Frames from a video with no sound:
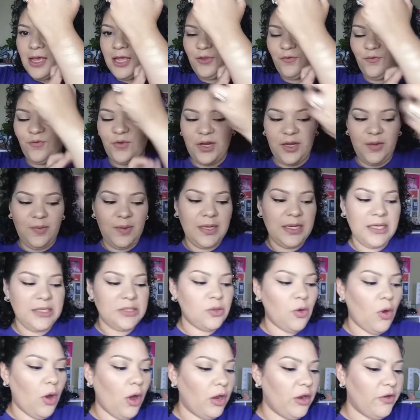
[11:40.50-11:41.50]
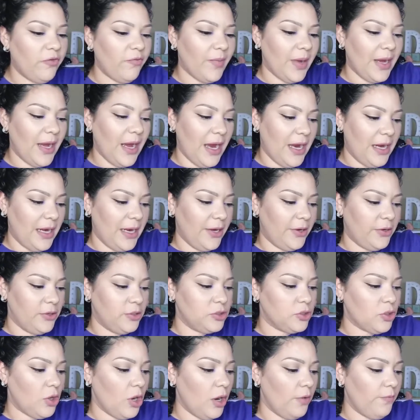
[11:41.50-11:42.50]
It's funny because all of my
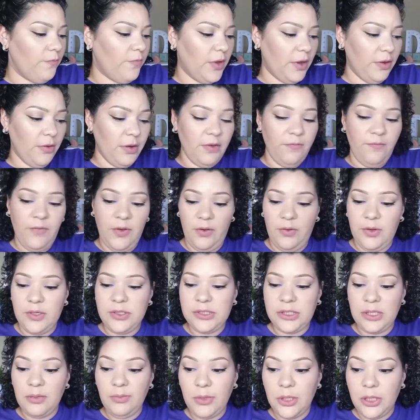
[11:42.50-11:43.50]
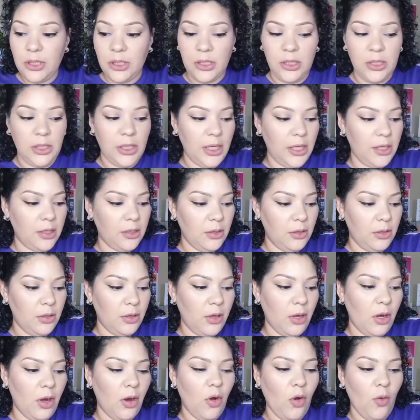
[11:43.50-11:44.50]
highlighters are very, very similar. Like,
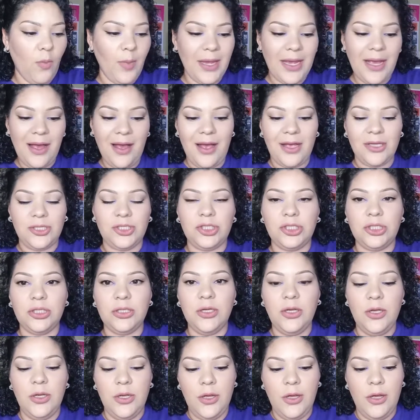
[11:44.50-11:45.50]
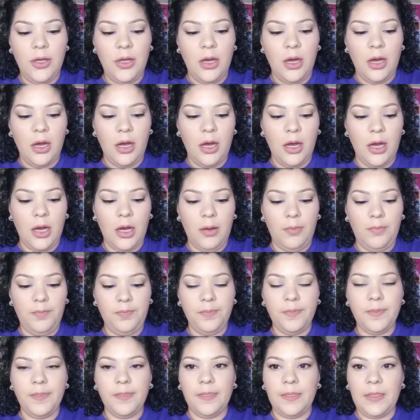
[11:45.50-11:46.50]
oh my gosh.
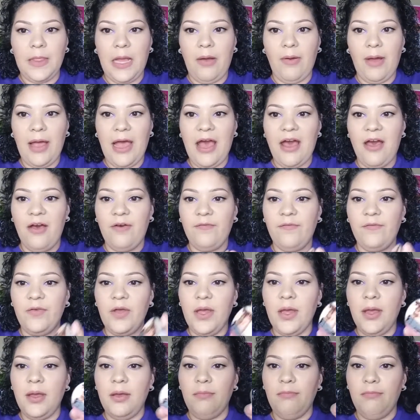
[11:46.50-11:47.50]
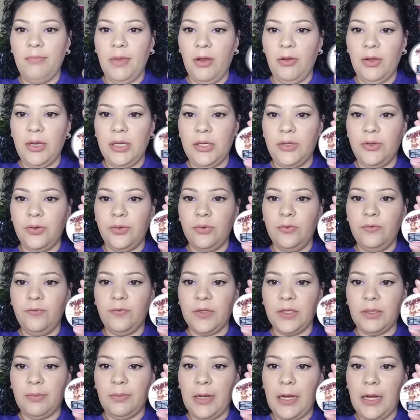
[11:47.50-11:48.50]
Now I have Mary Lou
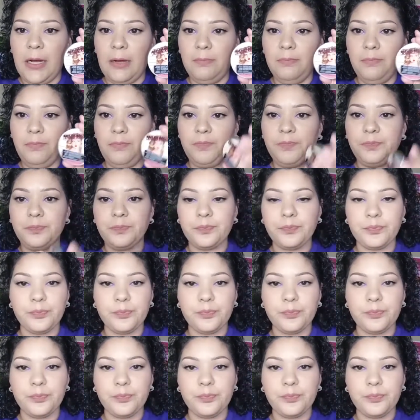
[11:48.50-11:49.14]
from the Balm.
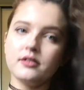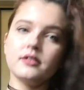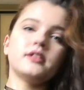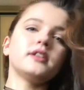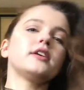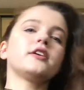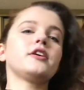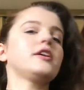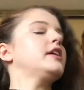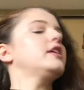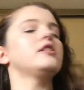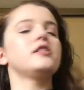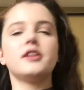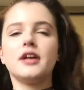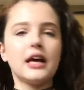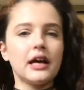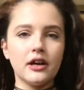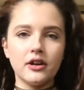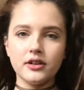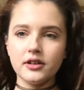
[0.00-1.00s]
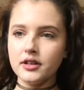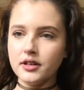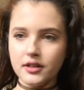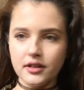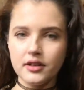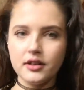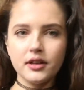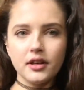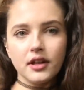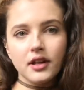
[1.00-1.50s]
Put your hair down,
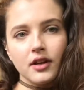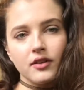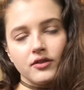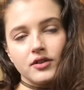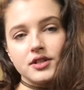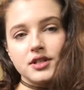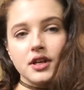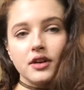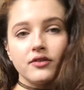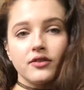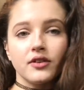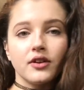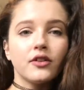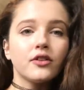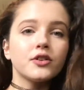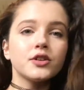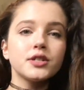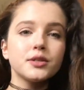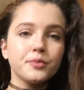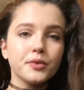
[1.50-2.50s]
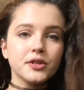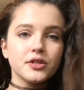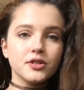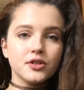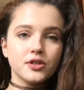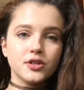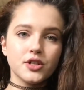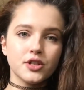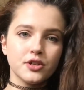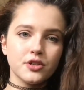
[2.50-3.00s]
give yourself another spritz or
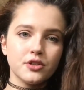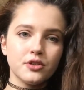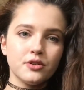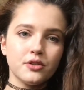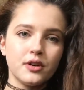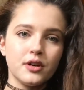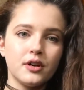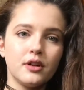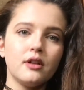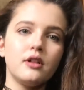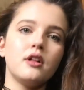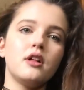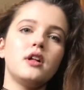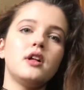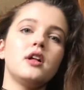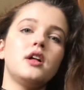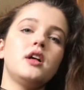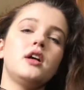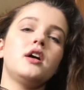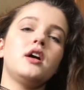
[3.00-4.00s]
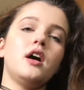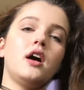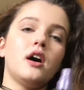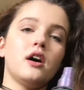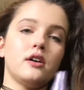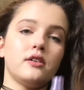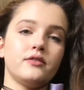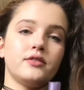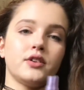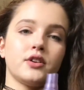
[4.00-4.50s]
two
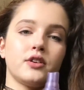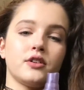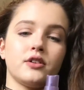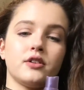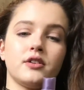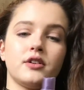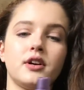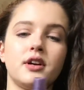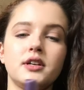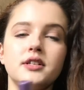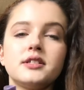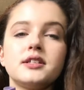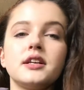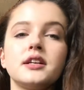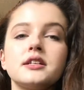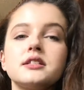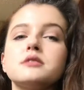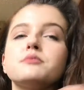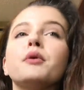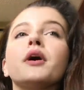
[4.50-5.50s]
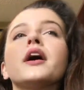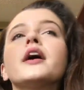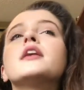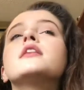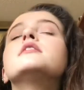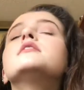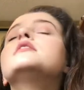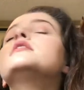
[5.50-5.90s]
of your setting spray,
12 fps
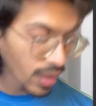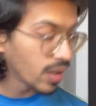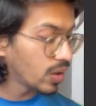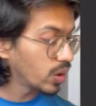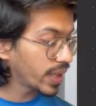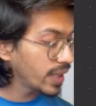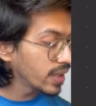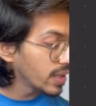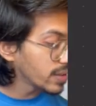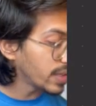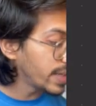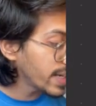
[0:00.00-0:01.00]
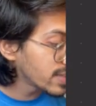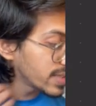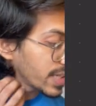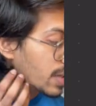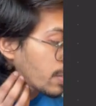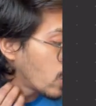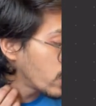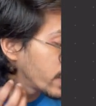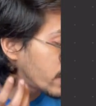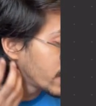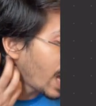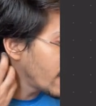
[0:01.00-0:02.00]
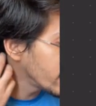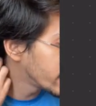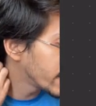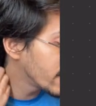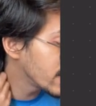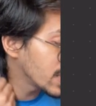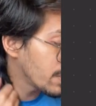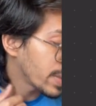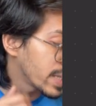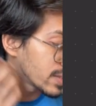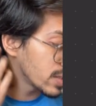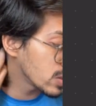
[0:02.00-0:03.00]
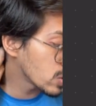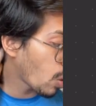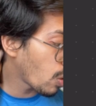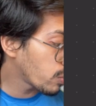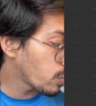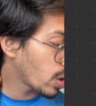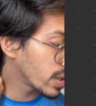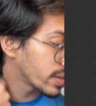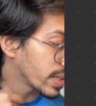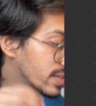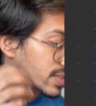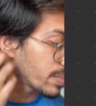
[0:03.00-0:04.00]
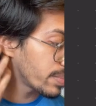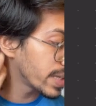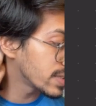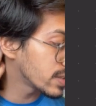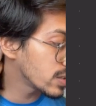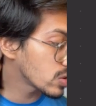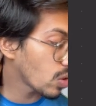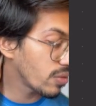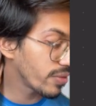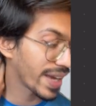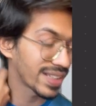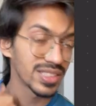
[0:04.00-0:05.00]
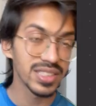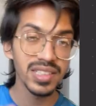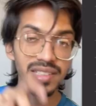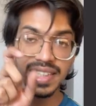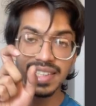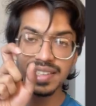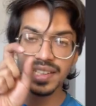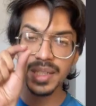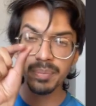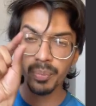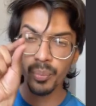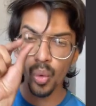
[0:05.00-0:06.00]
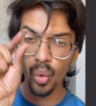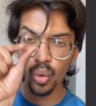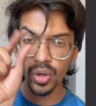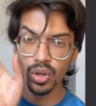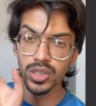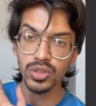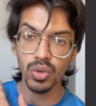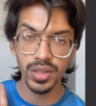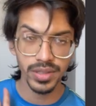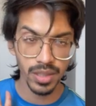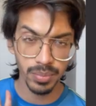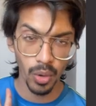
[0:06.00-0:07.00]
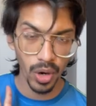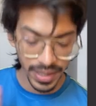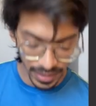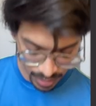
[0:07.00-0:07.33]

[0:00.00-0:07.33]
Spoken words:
Okay, the next thing about it, that there is a presence of what? There is a presence of excretory pore also on their body.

•••••

Give back each entry exactly as it appears, with no pictures.

Frames from a video with no sound:
[11:40.50-11:41.50]
[11:41.50-11:42.50]
It's funny because all of my
[11:42.50-11:43.50]
[11:43.50-11:44.50]
highlighters are very, very similar. Like,
[11:44.50-11:45.50]
[11:45.50-11:46.50]
oh my gosh.
[11:46.50-11:47.50]
[11:47.50-11:48.50]
Now I have Mary Lou
[11:48.50-11:49.14]
from the Balm.
[0.00-1.00s]
[1.00-1.50s]
Put your hair down,
[1.50-2.50s]
[2.50-3.00s]
give yourself another spritz or
[3.00-4.00s]
[4.00-4.50s]
two
[4.50-5.50s]
[5.50-5.90s]
of your setting spray,
12 fps
[0:00.00-0:01.00]
[0:01.00-0:02.00]
[0:02.00-0:03.00]
[0:03.00-0:04.00]
[0:04.00-0:05.00]
[0:05.00-0:06.00]
[0:06.00-0:07.00]
[0:07.00-0:07.33]

[0:00.00-0:07.33]
Spoken words:
Okay, the next thing about it, that there is a presence of what? There is a presence of excretory pore also on their body.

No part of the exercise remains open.